Crystal Chow Ching (13 September 1986) is a former Hong Kong activist. She was the vice-chairman of the Chinese University of Hong Kong Students' Union from 2008 to 2009 and the secretary-general of the Hong Kong Federation of Students from 2009 to 2010. She ran in the 2010 Hong Kong by-election as the candidate of Tertiary 2012 in support of the Five Constituencies Referendum.

==Biography==
Daughter of film director and screenwriter Ivy Ho, Chow was educated at the pro-Beijing Pui Kiu Middle School.

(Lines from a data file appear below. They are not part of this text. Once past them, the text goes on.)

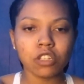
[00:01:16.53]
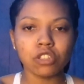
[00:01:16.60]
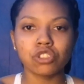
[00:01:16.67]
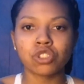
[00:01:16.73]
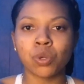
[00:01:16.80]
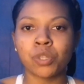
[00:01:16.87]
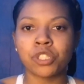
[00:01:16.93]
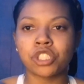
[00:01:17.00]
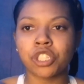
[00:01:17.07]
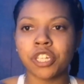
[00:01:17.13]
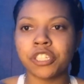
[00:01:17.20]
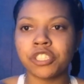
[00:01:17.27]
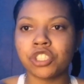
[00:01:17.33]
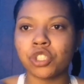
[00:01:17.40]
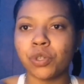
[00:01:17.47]
So what you're
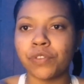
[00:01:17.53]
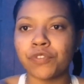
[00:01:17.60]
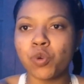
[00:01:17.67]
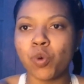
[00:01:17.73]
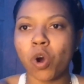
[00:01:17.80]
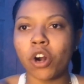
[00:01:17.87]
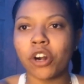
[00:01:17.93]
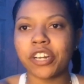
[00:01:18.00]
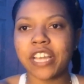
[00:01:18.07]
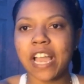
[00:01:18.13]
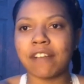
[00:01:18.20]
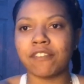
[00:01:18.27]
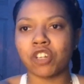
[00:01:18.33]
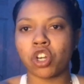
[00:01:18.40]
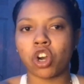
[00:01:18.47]
going to do if you already
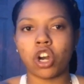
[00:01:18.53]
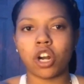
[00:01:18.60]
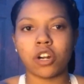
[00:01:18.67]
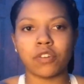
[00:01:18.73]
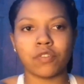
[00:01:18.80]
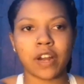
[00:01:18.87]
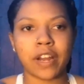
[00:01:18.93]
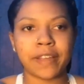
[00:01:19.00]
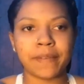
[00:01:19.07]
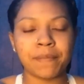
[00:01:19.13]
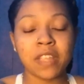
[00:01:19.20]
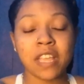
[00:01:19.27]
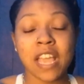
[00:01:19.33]
have a car, right?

She studied Cultural Studies at the Chinese University of Hong Kong (CUHK) and was a member of the Hong Kong Alliance in Support of Patriotic Democratic Movements in China. She campaigned for the pro-democracy camp in the 2004 Legislative Council election.

Chow was the vice-chairman of the Chinese University of Hong Kong Students' Union from 2008 to 2009 and the secretary-general of the Hong Kong Federation of Students from 2009 to 2010. She rose to fame in the Five Constituencies Referendum movement launched by the League of Social Democrats (LSD) and the Civic Party. She formed the Tertiary 2012 with other university students to prevent uncontested election as the pro-Beijing camp deemed the resignation-triggered by-election as "unconstitutional" referendum. Chow ran in New Territories East against Leung Kwok-hung and received 17,260 votes, 11 per cent of the total vote share and the highest vote share among the Tertiary 2012 candidates.